TIC was created on blood taken from healthy individuals by inducing hemodilution, acidosis, hypothermia and fibrinolysis. Next, blood samples were subjected to rotational thromboelastometry to assess the effect of hemostasis modulators on blood coagulation and fibrinolysis.
Introducing to blood fibrinogen at 0.75 mg/mL, prothrombin complex concentrate at 0.66 IU/mL or tranexamic acid at 95 µg/mL increased clot strength. Higher effect was observed by combination of fibrinogen with tranexamic acid and prothrombin complex with tranexamic acid, whereas the maximal effect was achieved using all agents together. Fibrinolysis was inhibited by tranexamic acid and stronger by triple combination of the agents. Selective treating the TIC blood with fibrinogen, prothrombin complex or tranexamic acid at two time lower concentrations did not affect clot strength. Combining fibrinogen with prothrombin complex or with tranexamic acid stimulated clot strength but at lower extent compared to higher concentrations. Lysis onset time was prolonged by tranexamic acid. Maximal effect on both clot formation and fibrinolysis was achieved using all three agents together.

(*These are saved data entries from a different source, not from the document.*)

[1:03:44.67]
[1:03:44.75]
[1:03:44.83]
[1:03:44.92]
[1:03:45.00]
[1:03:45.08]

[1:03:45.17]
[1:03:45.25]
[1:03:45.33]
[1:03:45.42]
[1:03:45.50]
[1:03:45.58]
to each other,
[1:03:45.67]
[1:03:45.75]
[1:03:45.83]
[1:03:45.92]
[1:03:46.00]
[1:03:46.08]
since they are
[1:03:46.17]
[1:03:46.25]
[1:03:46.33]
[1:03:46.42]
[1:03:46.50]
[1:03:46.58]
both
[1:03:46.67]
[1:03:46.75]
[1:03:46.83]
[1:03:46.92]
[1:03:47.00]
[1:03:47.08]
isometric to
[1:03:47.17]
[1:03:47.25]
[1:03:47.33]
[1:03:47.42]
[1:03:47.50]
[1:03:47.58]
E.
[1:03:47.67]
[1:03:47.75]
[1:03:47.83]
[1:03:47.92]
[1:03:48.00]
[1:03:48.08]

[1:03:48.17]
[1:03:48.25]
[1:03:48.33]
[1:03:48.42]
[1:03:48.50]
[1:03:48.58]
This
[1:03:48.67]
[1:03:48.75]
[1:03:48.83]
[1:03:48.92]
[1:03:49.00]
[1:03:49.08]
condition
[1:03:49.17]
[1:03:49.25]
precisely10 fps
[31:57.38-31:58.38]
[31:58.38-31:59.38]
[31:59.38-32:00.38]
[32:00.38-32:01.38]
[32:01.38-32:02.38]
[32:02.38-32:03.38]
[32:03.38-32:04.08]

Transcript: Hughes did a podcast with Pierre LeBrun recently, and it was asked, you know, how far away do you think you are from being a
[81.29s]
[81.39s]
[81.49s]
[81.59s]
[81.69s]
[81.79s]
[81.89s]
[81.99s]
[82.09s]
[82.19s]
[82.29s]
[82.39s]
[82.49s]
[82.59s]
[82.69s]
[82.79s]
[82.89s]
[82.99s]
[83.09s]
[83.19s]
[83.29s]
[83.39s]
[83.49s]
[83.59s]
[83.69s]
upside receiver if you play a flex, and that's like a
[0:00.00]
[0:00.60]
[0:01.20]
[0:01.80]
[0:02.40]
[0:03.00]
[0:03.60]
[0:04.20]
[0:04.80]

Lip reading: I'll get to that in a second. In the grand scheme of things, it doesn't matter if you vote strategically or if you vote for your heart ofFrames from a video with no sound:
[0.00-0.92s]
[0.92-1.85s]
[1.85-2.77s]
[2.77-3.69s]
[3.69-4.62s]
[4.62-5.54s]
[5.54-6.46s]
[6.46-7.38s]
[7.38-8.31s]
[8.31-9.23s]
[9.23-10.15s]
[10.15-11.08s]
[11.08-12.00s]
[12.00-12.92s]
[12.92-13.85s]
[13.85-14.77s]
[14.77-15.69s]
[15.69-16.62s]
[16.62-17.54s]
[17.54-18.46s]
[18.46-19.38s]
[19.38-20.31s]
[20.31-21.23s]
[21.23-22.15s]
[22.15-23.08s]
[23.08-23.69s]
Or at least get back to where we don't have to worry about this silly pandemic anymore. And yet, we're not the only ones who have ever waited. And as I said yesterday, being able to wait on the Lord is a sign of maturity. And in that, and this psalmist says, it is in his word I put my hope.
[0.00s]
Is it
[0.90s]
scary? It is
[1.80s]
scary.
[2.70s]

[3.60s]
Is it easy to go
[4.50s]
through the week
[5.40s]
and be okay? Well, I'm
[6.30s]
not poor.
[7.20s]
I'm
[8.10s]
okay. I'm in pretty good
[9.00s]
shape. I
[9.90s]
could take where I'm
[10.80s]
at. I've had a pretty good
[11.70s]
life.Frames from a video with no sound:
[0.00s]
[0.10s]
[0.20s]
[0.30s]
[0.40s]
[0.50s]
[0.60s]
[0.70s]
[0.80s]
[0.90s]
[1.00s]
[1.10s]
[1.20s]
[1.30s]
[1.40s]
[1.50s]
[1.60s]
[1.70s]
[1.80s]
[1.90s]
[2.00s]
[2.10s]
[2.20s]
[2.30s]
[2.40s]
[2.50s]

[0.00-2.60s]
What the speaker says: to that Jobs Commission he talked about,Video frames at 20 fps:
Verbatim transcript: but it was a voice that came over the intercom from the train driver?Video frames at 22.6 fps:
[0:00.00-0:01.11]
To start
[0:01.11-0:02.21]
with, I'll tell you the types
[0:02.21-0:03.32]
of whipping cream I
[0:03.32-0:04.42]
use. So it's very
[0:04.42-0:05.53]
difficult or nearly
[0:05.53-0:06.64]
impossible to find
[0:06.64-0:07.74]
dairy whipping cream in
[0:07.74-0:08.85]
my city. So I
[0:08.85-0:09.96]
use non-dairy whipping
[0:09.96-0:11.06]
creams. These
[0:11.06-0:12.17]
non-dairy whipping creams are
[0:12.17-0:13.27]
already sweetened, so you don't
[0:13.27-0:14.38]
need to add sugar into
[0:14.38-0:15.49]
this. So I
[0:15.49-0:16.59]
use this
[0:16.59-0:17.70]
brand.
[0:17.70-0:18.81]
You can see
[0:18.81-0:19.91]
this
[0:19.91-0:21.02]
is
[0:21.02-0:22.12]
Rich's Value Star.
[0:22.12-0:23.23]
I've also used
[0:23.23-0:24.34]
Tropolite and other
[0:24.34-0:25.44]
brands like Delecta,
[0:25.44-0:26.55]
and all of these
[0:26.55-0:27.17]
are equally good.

Blood clotting stimulation and fibrinolysis inhibition in the TIC model was enough combining subthreshold concentrations of fibrinogen, prothrombin complex and tranexamic acid. Further experiments are warranted in both in vitro and in vivo conditions with minimally effective concentrations of both pro-coagulant and anti-fibrinolytic drugs assuming that this combinatorial approach may not only improve coagulopathy but also minimize the risk of thrombotic complications.